И вот однажды, наливая кофе, плывя в каких-то своих мыслях, а потому (что было уже ее ошибкой) в присутствии детей, Лера вдруг сказала:
— Хотела бы я посмотреть на твою Нину.
В ту же секунду я понял, что случилось непоправимое, хотя фраза осталась без ответа и дети как будто пропустили ее мимо ушей. Но нет, слова запомнились, они опустились в нашу беззаботную жизнь, как нелепый шлагбаум среди леса. Никому не известная Нина вышла из моих фантазий и невидимо поселилась с нами.
Жизнь всегда вытарчивает углами и норовит обидеть, а носится человек только с неизвестным. Туда, как в надежный банк, вкладывает он свои зависти и мечты, поэтизирует, страшится и боготворит, и лучше ему только там, где его никогда не было. На этом топливе и работают цивилизация и культура, будь то грезы о коммунизме, пальмы на этикетке портвейна или марш Мендельсона для рыцаря и Прекрасной Дамы.

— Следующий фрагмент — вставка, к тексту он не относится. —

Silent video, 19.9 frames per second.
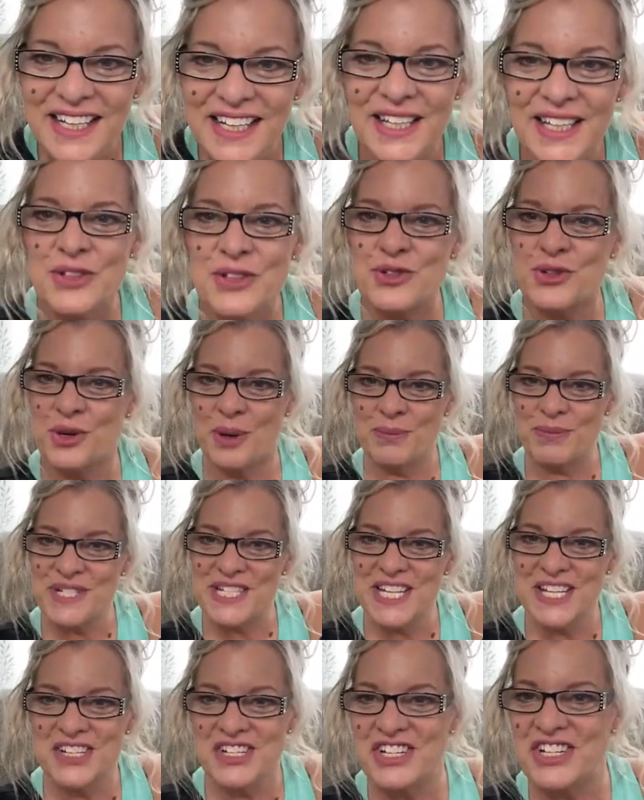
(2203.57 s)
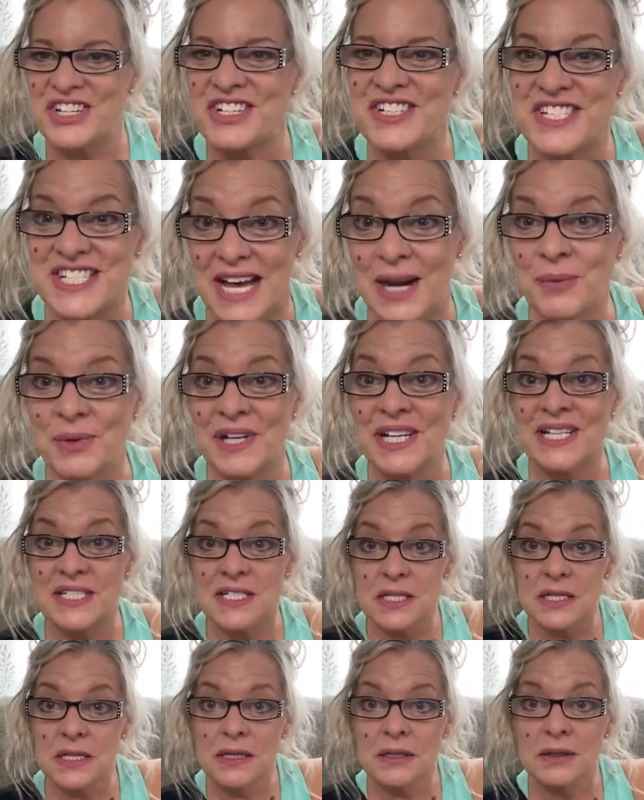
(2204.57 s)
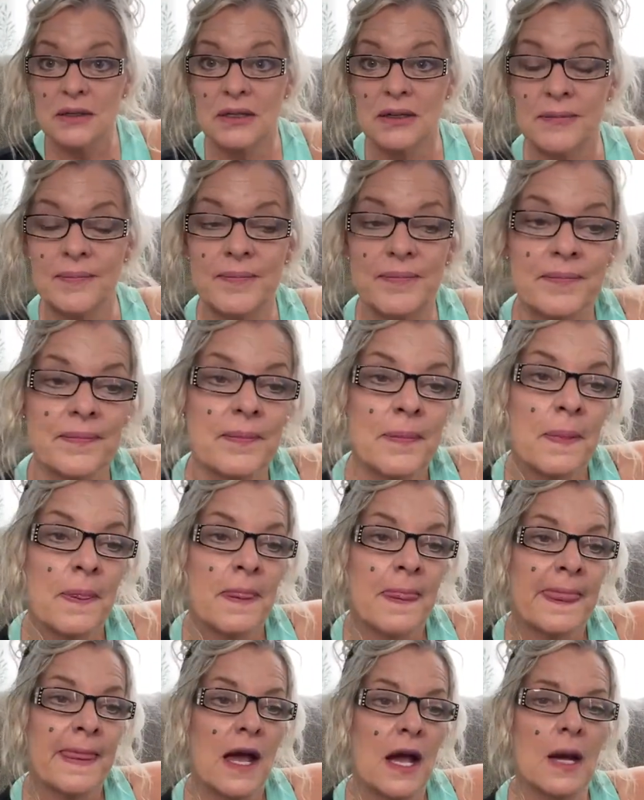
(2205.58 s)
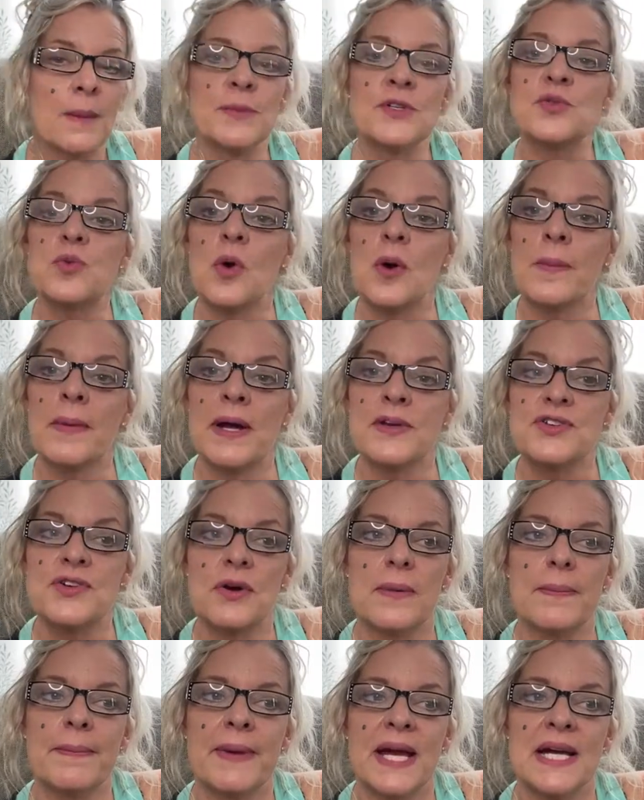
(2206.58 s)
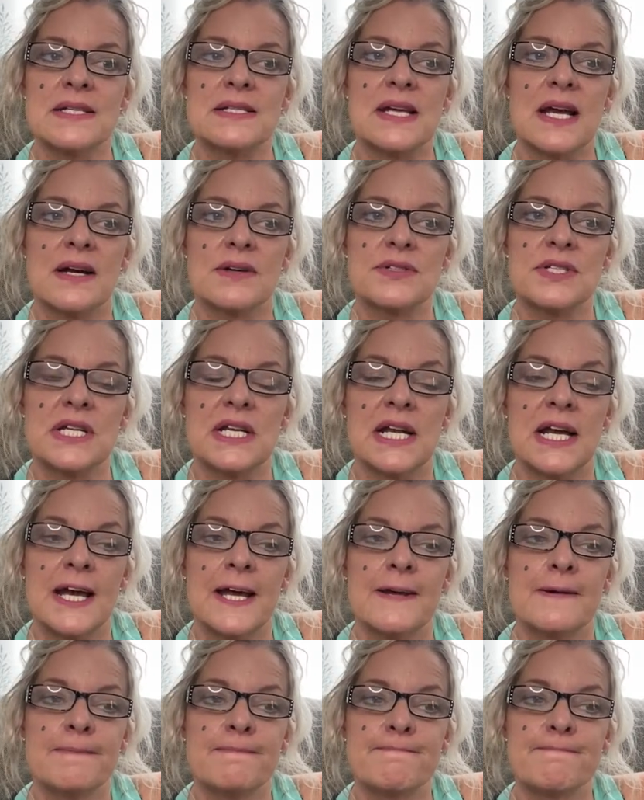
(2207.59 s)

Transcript: Little Trump t-shirts. I would have too. I almost wore my Trump mask out today.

Мечта и зависть имеют отношение к представлениям, а не к мыслям. Лера решила, что главная и лучшая моя жизнь случилась до знакомства с ней. Только в постели покидало ее ощущение притворства и второго сорта. Она продолжала принимать во мне участие, любить, а еще больше жалеть меня как потерпевшего крушение, но все же появилось в ней и некое нервическое похохатывание. Так выражала себя обида на отсутствие во мне первородной ласки и строительного пафоса, которые, надо полагать, ушли на прошлую жизнь.
Я стал восприниматься как церковная касса, в которой обнаружили недостачу, — не денег жалко, сердечного порыва. Невольный обманщик и банкрот, я и пил для того, чтобы заглушить чувство хронической незадачи и укоры совести. Самое скверное, что я сам чувствовал примерно то же, и дети постепенно стали относиться ко мне как требовательные опекуны к несовершеннолетнему наследнику.
Лера уволилась из рекламного отдела и стала работать зазывалой и гидом на городских автобусных экскурсиях. Денег, конечно, стало меньше, но — «хотя бы живое общение». Живого общения дома ей уже не хватало, клуб постепенно распадался по мере рождения у знакомых детей, вступления в очередь на кооператив, карьерного роста и ранних смертей.